### PROBLEM TO WORK ON
Leave out every picture, and restate word for word only the lines from the one containing "(13.71 s to 14.71 s)" through the end of the material.

### DATA SUPPLIED
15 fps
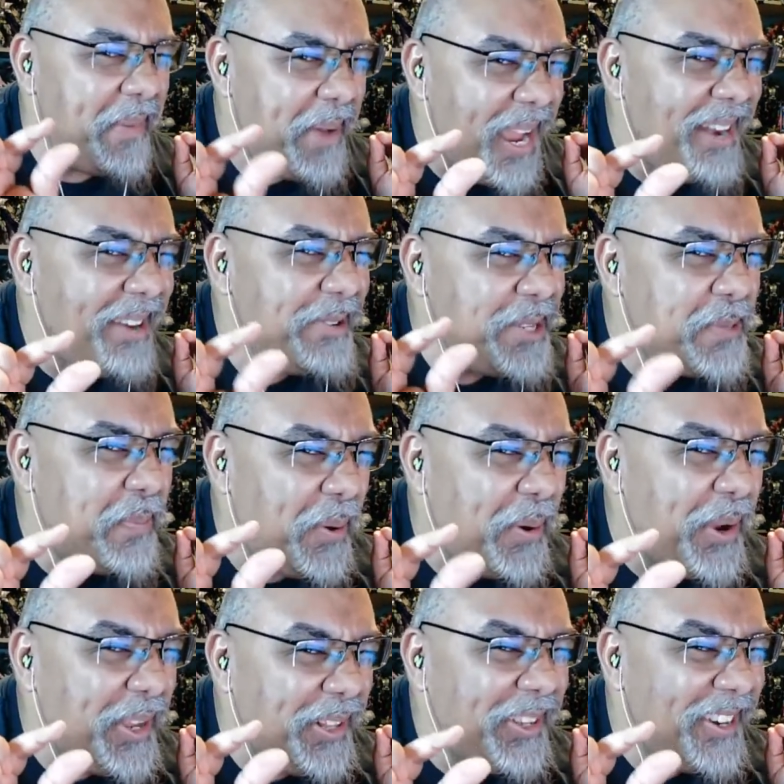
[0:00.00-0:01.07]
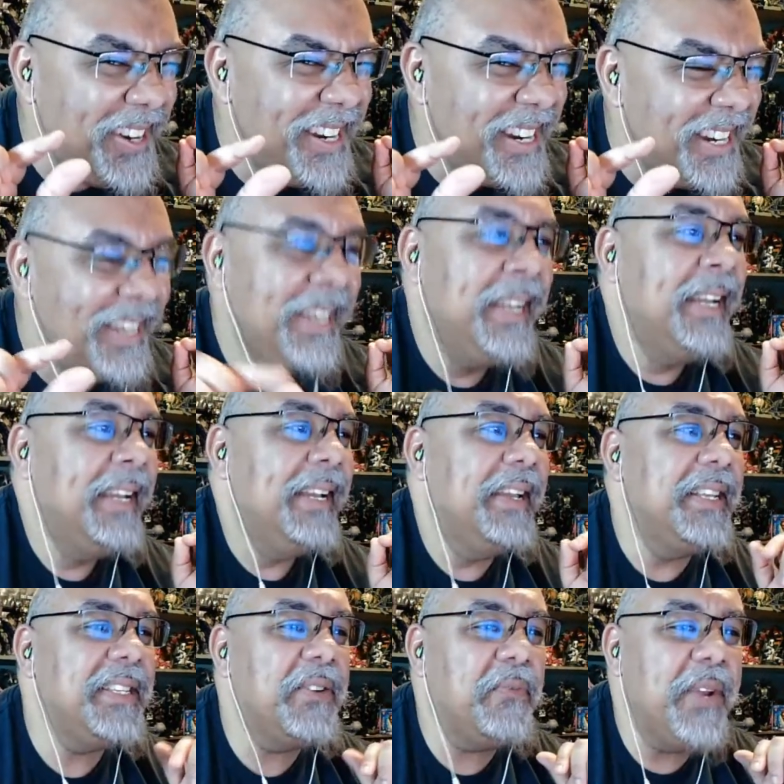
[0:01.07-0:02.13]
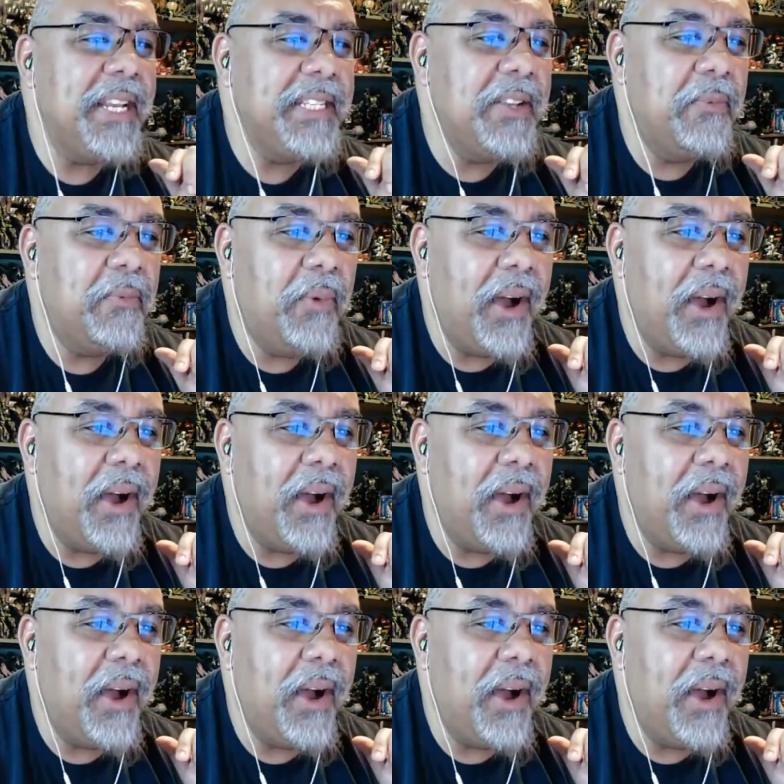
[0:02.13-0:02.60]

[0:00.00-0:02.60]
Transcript: minor spoiler. There's a reason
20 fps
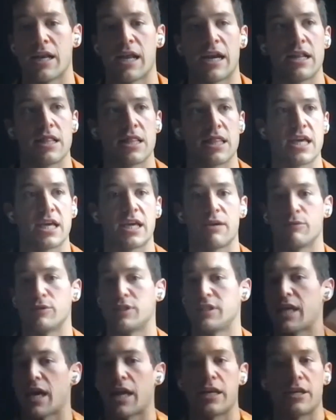I didn't think it
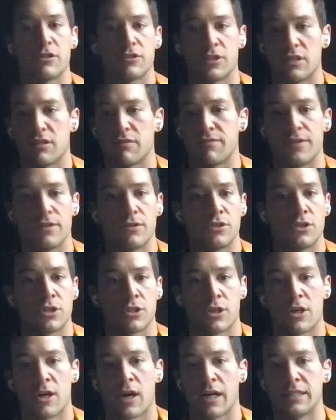was 10 years in the
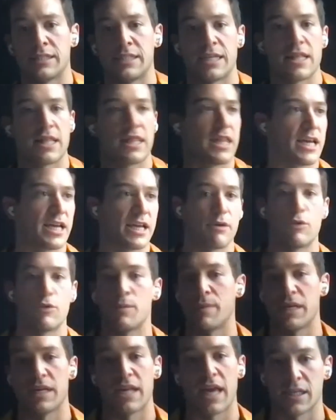future. I didn't think it would
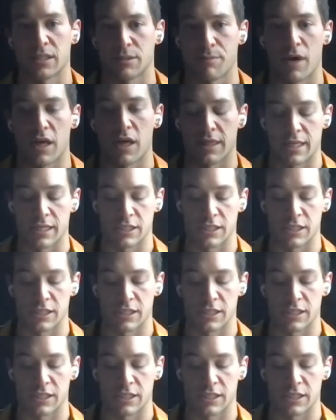be next month.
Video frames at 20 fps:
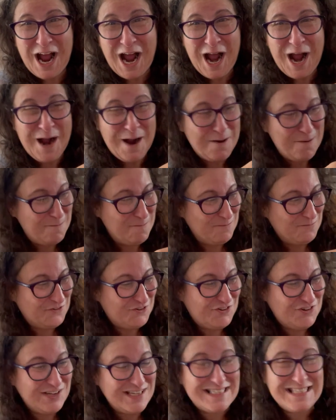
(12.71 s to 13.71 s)
Um,
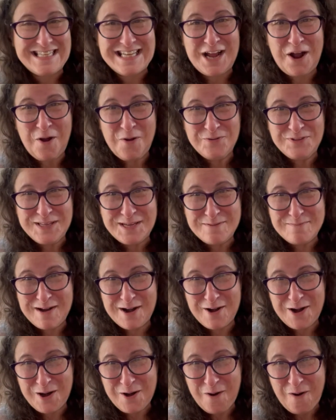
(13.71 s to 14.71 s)
she's the only
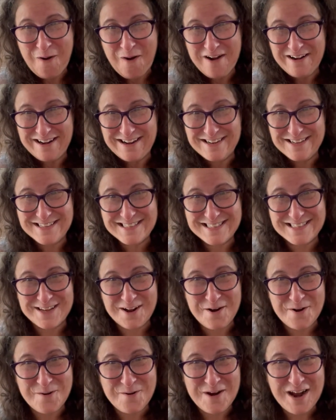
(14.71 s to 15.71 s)
Ameraucana,
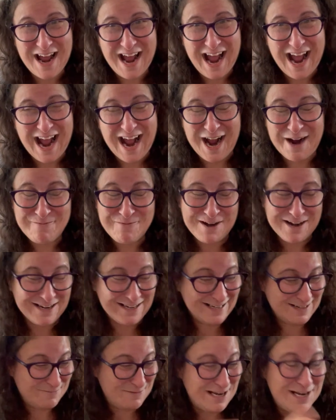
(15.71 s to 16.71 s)
so
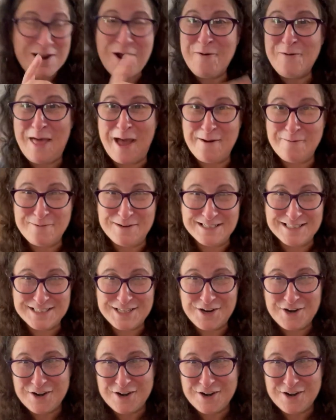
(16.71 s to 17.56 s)
we're, we know that one's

### ANSWER TO THE EXERCISE
(13.71 s to 14.71 s)
she's the only
(14.71 s to 15.71 s)
Ameraucana,
(15.71 s to 16.71 s)
so
(16.71 s to 17.56 s)
we're, we know that one's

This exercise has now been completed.